AI to Transform the Finance Landscape: WEF Report

AI to Transform the Finance Landscape: WEF Report

by August 27, 2018

Artificial intelligence (AI) has become a critical aspect in financial services.

Financial institutions around the world are making large-scale investments in AI and the trend isn’t expected to slow down anytime soon. The World Economic Forum (WEF) projects this number to reach US$10 billion by 2020.

AI is enabling financial institutions to drive new efficiencies and deliver new kinds of value in all areas of insurance and finance, from deposits and lending, and payments, to market infrastructure, investment management and capital markets.

But to grasp the full potential of AI, all stakeholders including financial institutions and regulators, will need to collaborate to address new types of risks and prepare the labor force to new needs, according to a new report by WEF called the New Physics of Financial Services.

AI in financial services

Diagram from the New Physics of Financial Services, World Economic Forum

Released earlier this month, the report explores the impact of AI on financial services and highlights the following keys findings and predictions:

Institutions will increasingly turn AI-enabled back-office operations into external services. Existing examples of software ‘as a service’ offerings and providers include Amazon Web Services, Microsoft Azure, BlackRock and Ping An.

AI is enabling new ways to differentiate offerings and win clients. Financial institutions are seeking to differentiate themselves by using AI to build new products and data ecosystems. The Royal Bank of Canada for instance is piloting a forecasting tool for car dealers to predict demand for vehicle purchases based on customer data, and Lloyds Banking Group is looking to become an ecosystem provider and “trusted guardian of data.”

artificial-intelligence-fintech

Artificial intelligence, Pixabay

AI can deliver a radically reimagined customer experience by allowing customers’ finances to run themselves. A growing number of financial institutions are applying AI to customer advice and interactions including Citi, which recently launched a mobile app that allows customers to link their accounts across providers, Bank of American, which launched a new AI-powered financial assistant in May, and services such as Clarity Money and MoneyLion are using AI to offer mass advice and customization to help improve customers’ financial positions.

Collaborative AI-driven tools, built on shared datasets, can enable a safer and more efficient financial system. Collective institutions such as SWIFT and EarlyWarning have started developing service offerings that will leverage AI and the collective power of data to address regulatory, fraud prevention and risk mitigation requirements.

The economics of AI will push market structures to extremes, favoring scale players and agile innovators at the expense of mid-sized firms.

Managing partnerships with competitors and potential competitors will be critical. Partnerships are already proliferating across the financial services ecosystem, but only time will tell if these relationships drive sustained value. These include for instance the partnership between JPMorgan Chase, Amazon and Berkshire Hathaway to build a health insurance alliance. In the EU, the result of open banking is enabling new entrants such as N26, Squirrel and Klarna to expand more quickly.

Regulations governing the privacy and portability of data will shape the ability of financial and non-financial institutions to deploy AI. Currently, global data regulations are undergoing a period of big change with the revised PSD2 of the EU, and open banking regulations in the UK, for instance.

Talent transformation will be the most challenging speed limit on institutions’ implementations of AI. Financial institutions will need help to conceptualize the union of talent and technology. Institutions such as Mizuho Financial Group for example is developing AI tools to increase efficiency across both the front and back office, which they say could replace 19,000 staff, or a third of its staff, and close 30 branches.

Mitigating the social and economic risks of AI in financial services will require multi-stakeholder collaboration.

In recent years, numerous fintech startups leveraging AI to better serve customers have been established around the world.

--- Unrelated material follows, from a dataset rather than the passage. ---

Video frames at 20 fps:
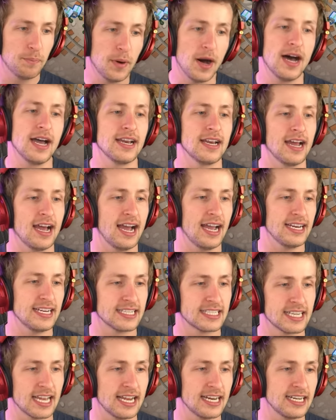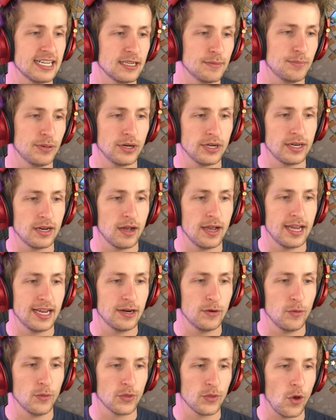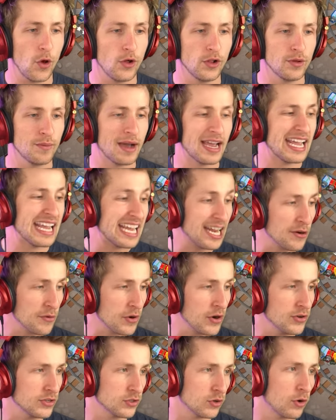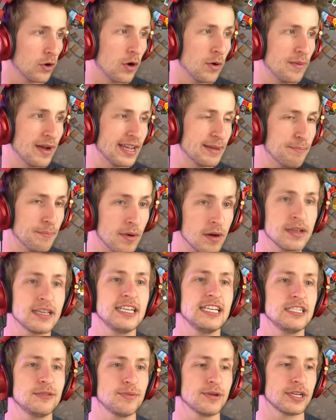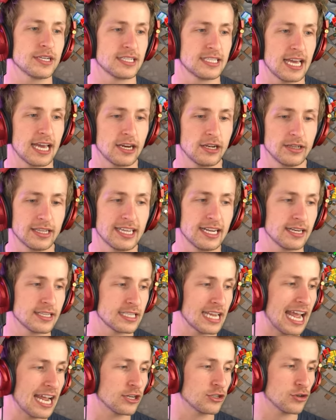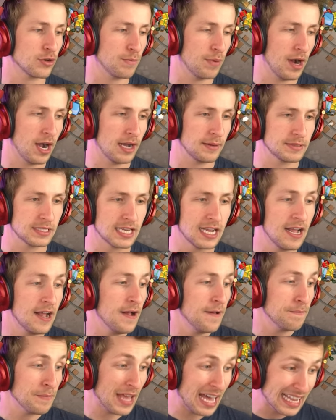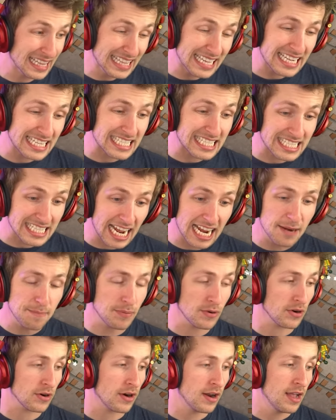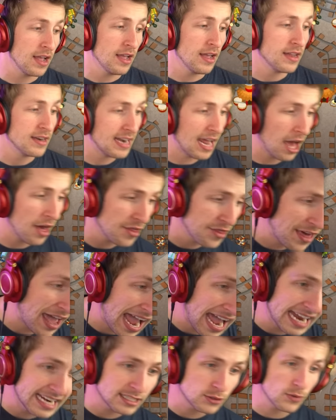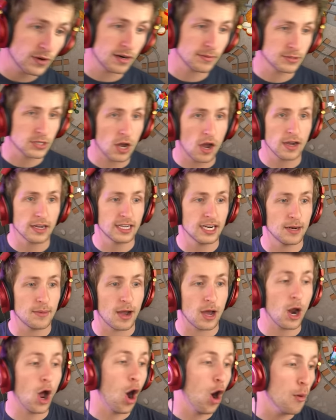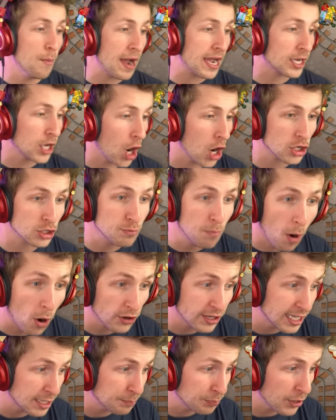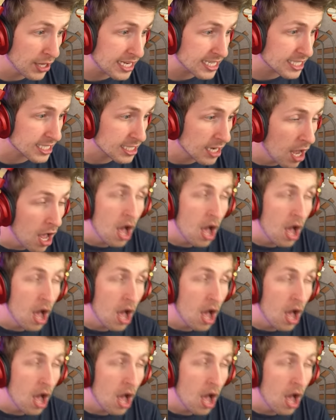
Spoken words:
But I decided to put it with all of my heroes or all my monkeys because that'll get us extra pops. Elite Sniper. Now that's what I'm talking about. Oh my gosh, Marketplace.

Some of the most notable ventures are based in the US and include ZestFinance, a company that applies its unique credit-deaccessioning technology platform — based on data science and machine learning — to help lenders effectively predict credit risk so they can increase revenues, reduce risk and ensure compliance, Upstart, the first lending platform to leverage AI and machine learning to price credit and automate the borrowing process, Affirm, which has developed a point-of-sale consumer financing technology that uses AI algorithms to perform an almost instantaneous credit check on customers, Cape Analytics, which uses AI and geospatial imagery to provide instant property intelligence so insurers can more accurately assess a property’s risk and value, and Numerai, an AI-run, crowd-sourced hedge fund.

Switzerland is home to a growing AI startup community with ventures operating in fintech, insurtech, but also agriculture, e-commerce, and robotics.

Swiss fintech startups that uses AI include Accounto, an online invoicing and accounting solution, InvestGlass, a startup that provides an integrated wealth advisor platform, NetGuardians, a regtech startup that provides fraud and risk assurance solutions, and WealthArc, a cloud-based fintech platform.